Target expands 2026 swim assortment with new brands, styles
Target’s new swim push puts most styles under $50, turning summer tables into a value test for store teams handling resets, fitting rooms and size runs.

Target is turning swimwear into a summer value test. Its 2026 assortment, released May 21, leaned on new brands, exclusive collaborations and on-trend styles, with many items priced under $50, a clear signal that the retailer wants guests to see both fashion and affordability in the same display.
For store leaders, that is not just a product story. It means tighter floor-set timing, more fitting-room traffic, faster replenishment and sharper size runs as guests compare swimsuits against rivals and against Target’s own price points. It also puts more pressure on front-line teams to answer the predictable questions that come with a seasonal launch: what is new, what is in stock, and where are the matching sandals, sunscreen and beach accessories. In a category where color, fit and speed all matter, presentation becomes part of the selling strategy.
Target has been building that strategy with a string of limited-time apparel and swim plays. On April 21, the company announced Parke x Target, a nearly 60-piece collection covering women’s ready-to-wear and accessories, including Parke’s first swim line. That collection was set to launch April 25 in select stores and on Target.com, with most items priced under $40. Earlier, on April 6, Target introduced the Andie Collection for Target, another fit-first swim push aimed at broadening the assortment beyond standard basics.

The Andie rollout gave a clearer picture of how Target is using outside brands to sharpen its value message. Secondary coverage said the collection included 49 styles, with 43 swim styles, sizes from XS through 3X and long-torso fits.
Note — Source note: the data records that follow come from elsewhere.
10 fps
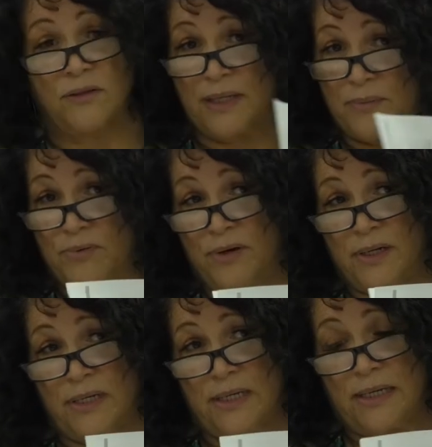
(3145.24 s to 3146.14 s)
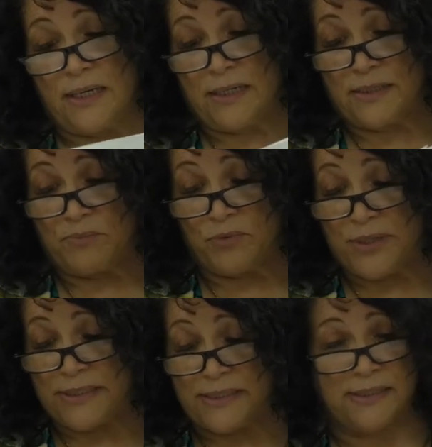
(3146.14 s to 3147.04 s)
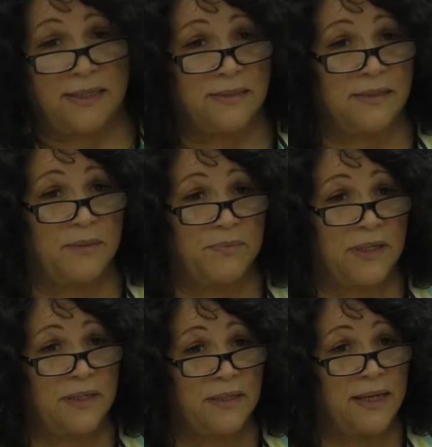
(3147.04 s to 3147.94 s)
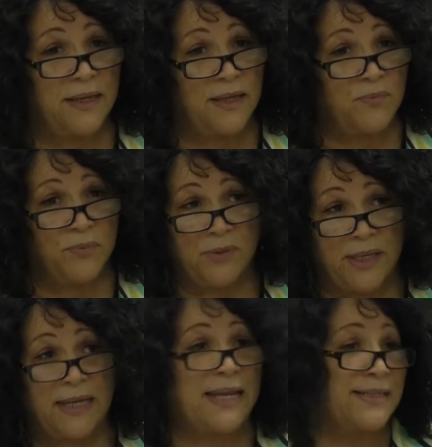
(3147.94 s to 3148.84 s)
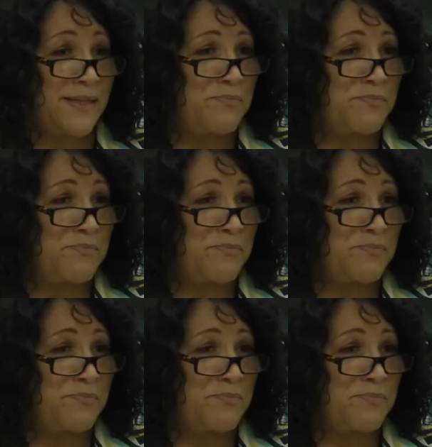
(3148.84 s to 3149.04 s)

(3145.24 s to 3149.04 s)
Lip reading: the library has embraced this concept and has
Prices started at $32, while Andie’s own direct-to-consumer one-piece suits generally run above $100. That kind of spread matters on the sales floor because it gives store teams a concrete way to talk about value without sounding promotional. Guests walking through swim are not just buying a trend; they are deciding whether Target has made the premium look accessible enough to justify the trip.
The swim expansion also fits into Target’s broader 2026 reset. In March, the company said it planned to raise capital investment by more than $1 billion, to about $5 billion, to support new stores, remodels, technology and supply chain work. That spending matters for categories like swim, where execution depends on clean merchandising, reliable allocation and enough operational discipline to keep the right sizes on hand when traffic spikes. Target’s latest swim push suggests “value” is no longer just a price tag. It is becoming an operational mandate, and store teams are the ones turning that promise into a guest experience.